The CEO of NACCHO, Pat Turner said, “Although I am grateful to see the Puggy Hunter Memorial Scholarship Scheme and support for screening services, mental health policy partnerships and $2.4m for ACCHOs to help in responding to the East Coast floods, I am disappointed that the core funding for our services has remained much the same. I am also worried that the Budget has assumed that ACCHOs’ expenditure will contract significantly after COVID. This may be a significant flaw in their modelling.”

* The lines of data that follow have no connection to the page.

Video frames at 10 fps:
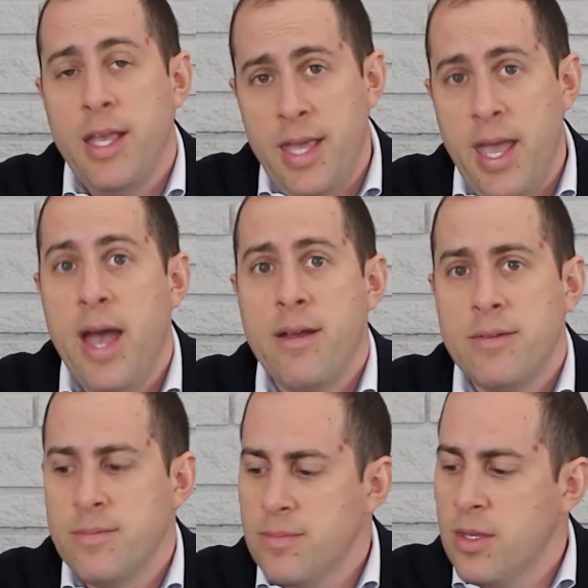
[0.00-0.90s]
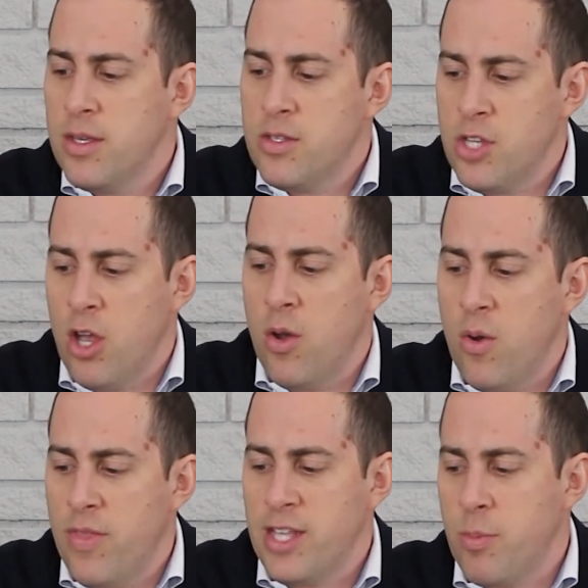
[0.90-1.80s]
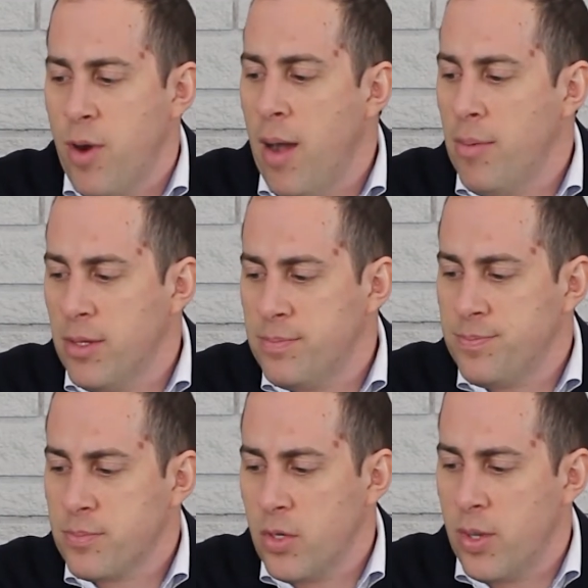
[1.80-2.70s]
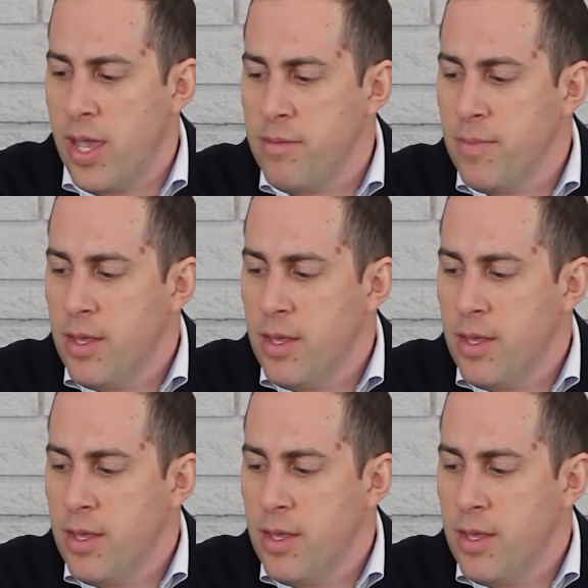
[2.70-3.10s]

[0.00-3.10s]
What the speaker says: Yeah. So that's a problem. Okay.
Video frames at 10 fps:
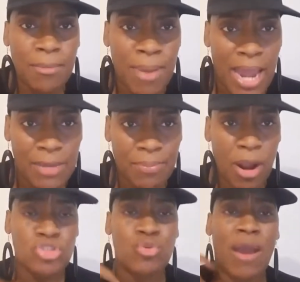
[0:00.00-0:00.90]
the body
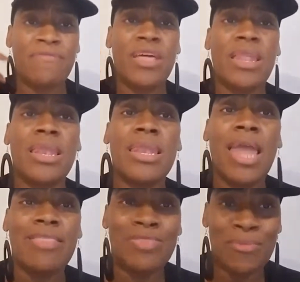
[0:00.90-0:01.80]
parts. You have to
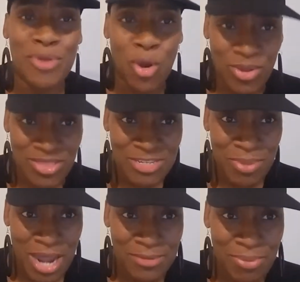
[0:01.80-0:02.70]
let them know what these
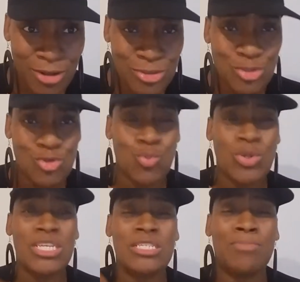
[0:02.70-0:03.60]
body parts do,
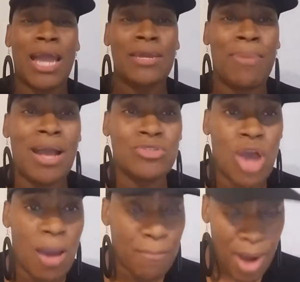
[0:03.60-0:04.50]
what these body parts
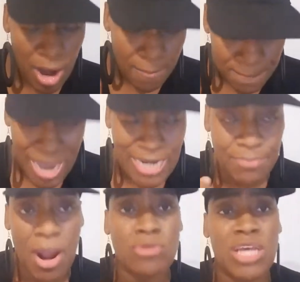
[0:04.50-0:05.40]

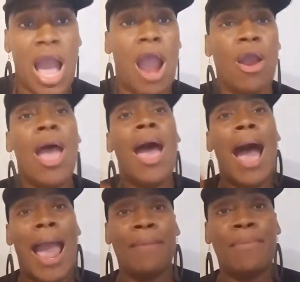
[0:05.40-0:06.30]
are.
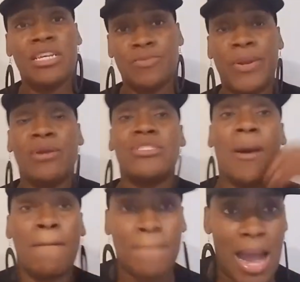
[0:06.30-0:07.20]
I am experienced
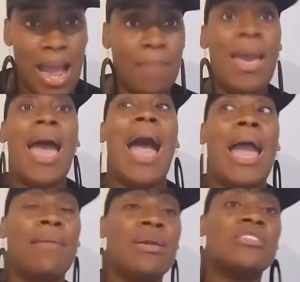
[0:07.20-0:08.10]
mom.
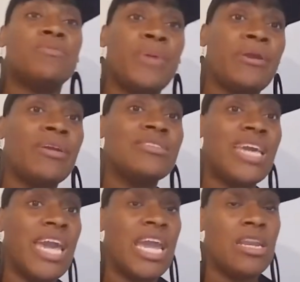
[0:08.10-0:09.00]
I am experienced
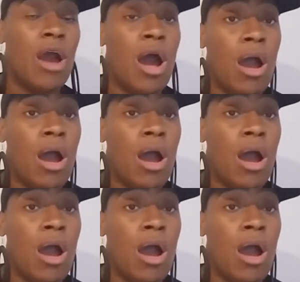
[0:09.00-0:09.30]
in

In Cairns, the Chair of NACCHO, Donnella Mills said, “What we need is a substantial review of funding for Aboriginal and Torres Strait Islander health. In work we commissioned from Equity Economics it has been calculated – as conservatively as possible and using validated Government data – that the funding gap in Aboriginal health is $4.4 billion (= $5,042 per Aboriginal and Torres Strait Islander person). The Commonwealth’s share of this shortfall is $2.6 billion. Yet dangerous myths prevail that Aboriginal and Torres Strait Islander health is over-funded. How can we seriously expect as a nation to ever close the health gap if the funding gap is so large? We will continue to live lives 8-9 years shorter than other Australians.”
NACCHO serves well over 410,000 clients per year, delivering over 3.1 million episodes of care, of which 1 million are delivered in remote communities. Its clinics are favoured by Aboriginal and Torres Strait Islander people and are directly controlled by the communities they serve. They are more cost-effective than mainstream health services and represent an effective investment means for the Commonwealth. The model was developed in 1971 – which predates Medicare itself – and can no longer be considered an unproved model of care.
The government has had the opportunity to fix the funding gap in three big-spending budgets focused on stimulus measures. If it had done so, at the same time, it could have delivered financial stimulus to the 550 local economies in which our services are located.
CEO Pat Turner said, “As long as this $4.4 billion funding gap remains and as long as there are funding gaps elsewhere – in particular, in housing – we cannot expect the unconscionable health gap to close. This Budget is an opportunity lost. NACCHO calls upon the Government to close the funding gap for Aboriginal and Torres Strait Islander people.”